START Records shown

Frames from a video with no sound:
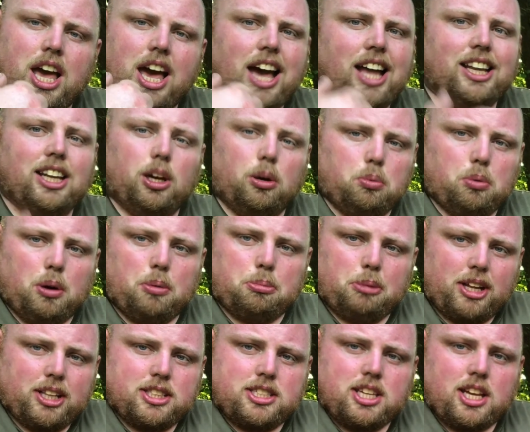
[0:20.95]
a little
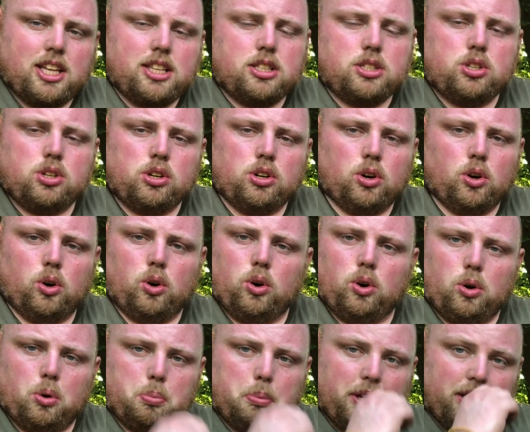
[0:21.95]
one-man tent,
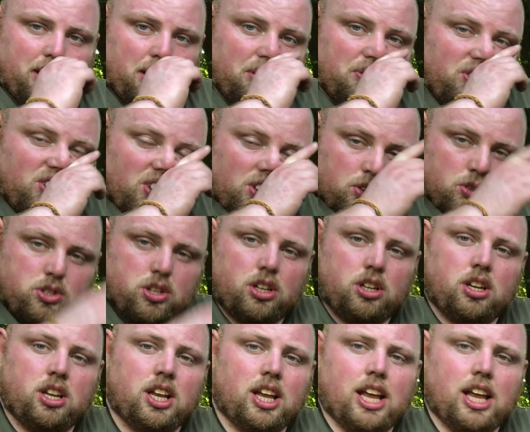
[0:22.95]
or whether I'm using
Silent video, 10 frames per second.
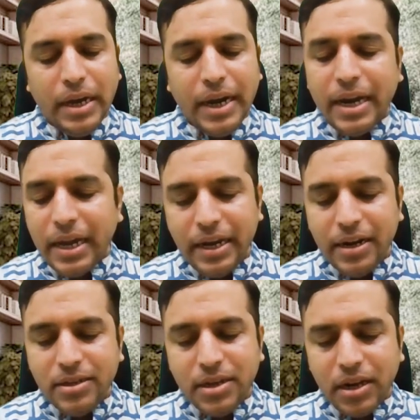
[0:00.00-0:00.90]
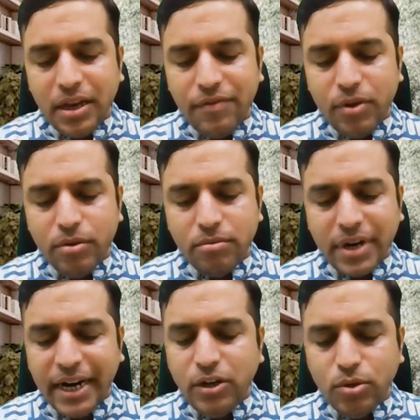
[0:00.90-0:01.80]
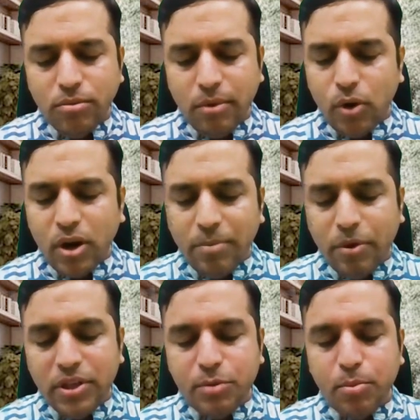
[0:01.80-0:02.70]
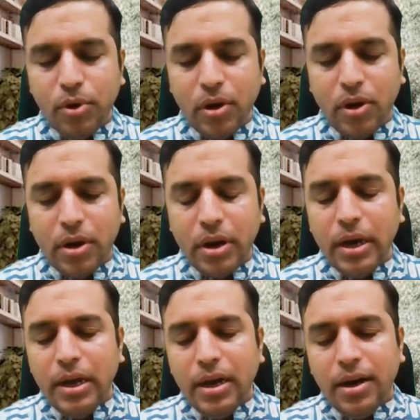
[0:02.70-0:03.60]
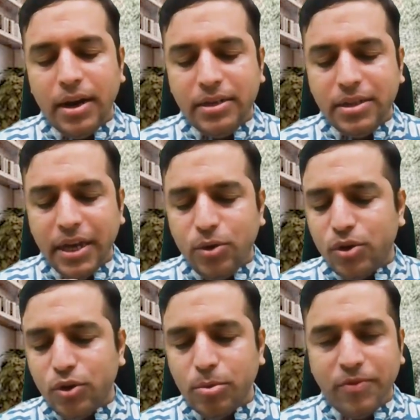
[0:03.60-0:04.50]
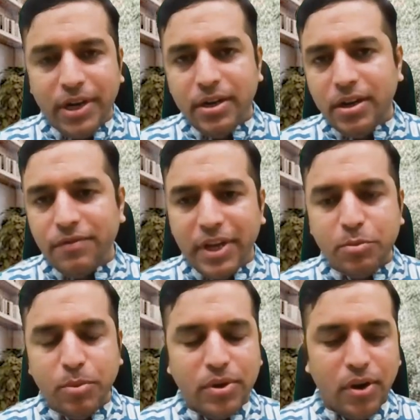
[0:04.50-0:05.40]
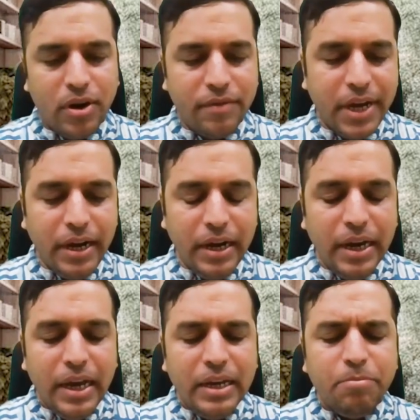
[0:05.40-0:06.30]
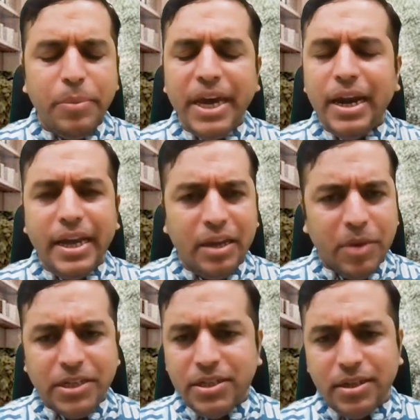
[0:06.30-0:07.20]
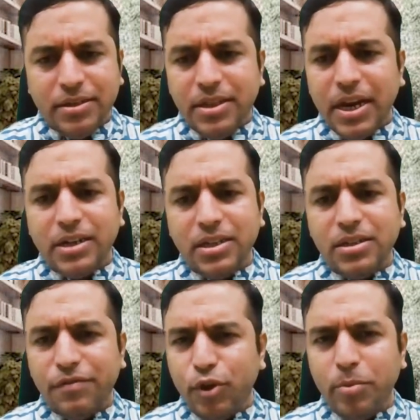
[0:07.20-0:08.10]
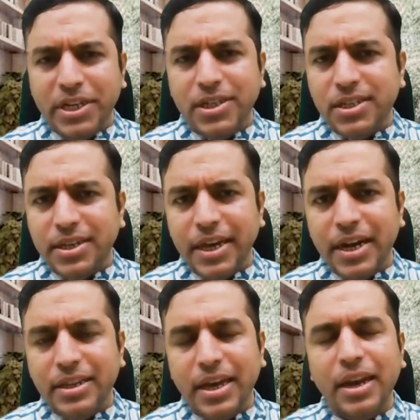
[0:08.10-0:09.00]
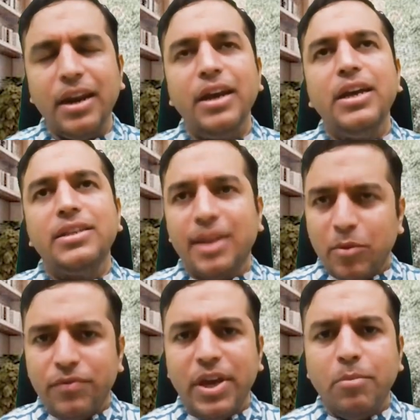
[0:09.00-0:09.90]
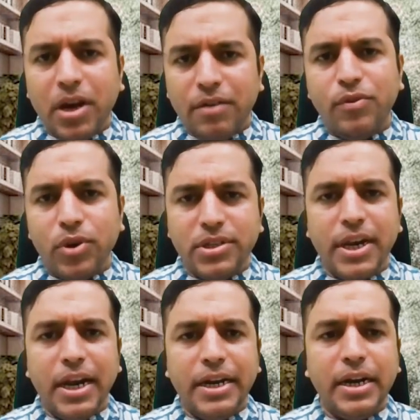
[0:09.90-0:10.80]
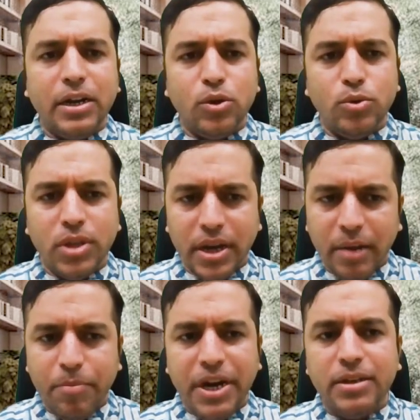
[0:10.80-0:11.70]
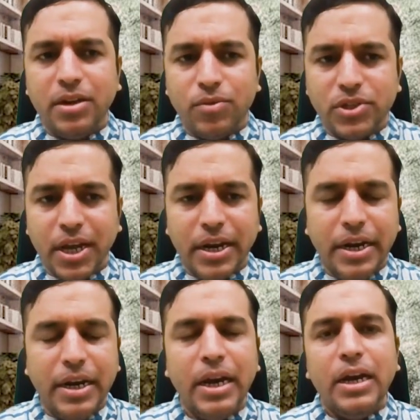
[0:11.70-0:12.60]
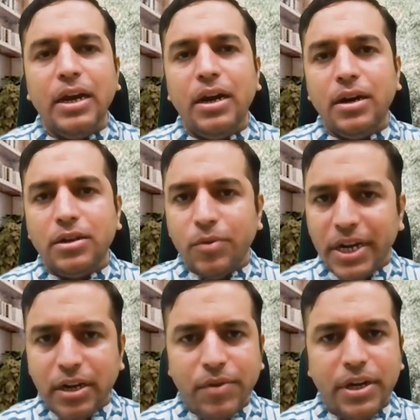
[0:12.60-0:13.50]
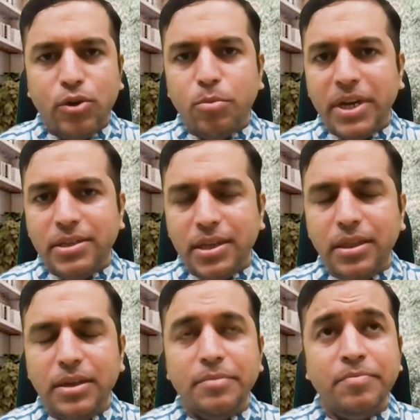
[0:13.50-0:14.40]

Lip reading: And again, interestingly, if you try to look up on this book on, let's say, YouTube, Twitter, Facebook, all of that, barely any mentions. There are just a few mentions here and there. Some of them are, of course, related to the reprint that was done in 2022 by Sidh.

END Records shown

Omit the pictures and write out the lines above from the one with "[0:10.80-0:11.70]" through the last, unchanged.

# [Response to the task]
[0:10.80-0:11.70]
[0:11.70-0:12.60]
[0:12.60-0:13.50]
[0:13.50-0:14.40]

Lip reading: And again, interestingly, if you try to look up on this book on, let's say, YouTube, Twitter, Facebook, all of that, barely any mentions. There are just a few mentions here and there. Some of them are, of course, related to the reprint that was done in 2022 by Sidh.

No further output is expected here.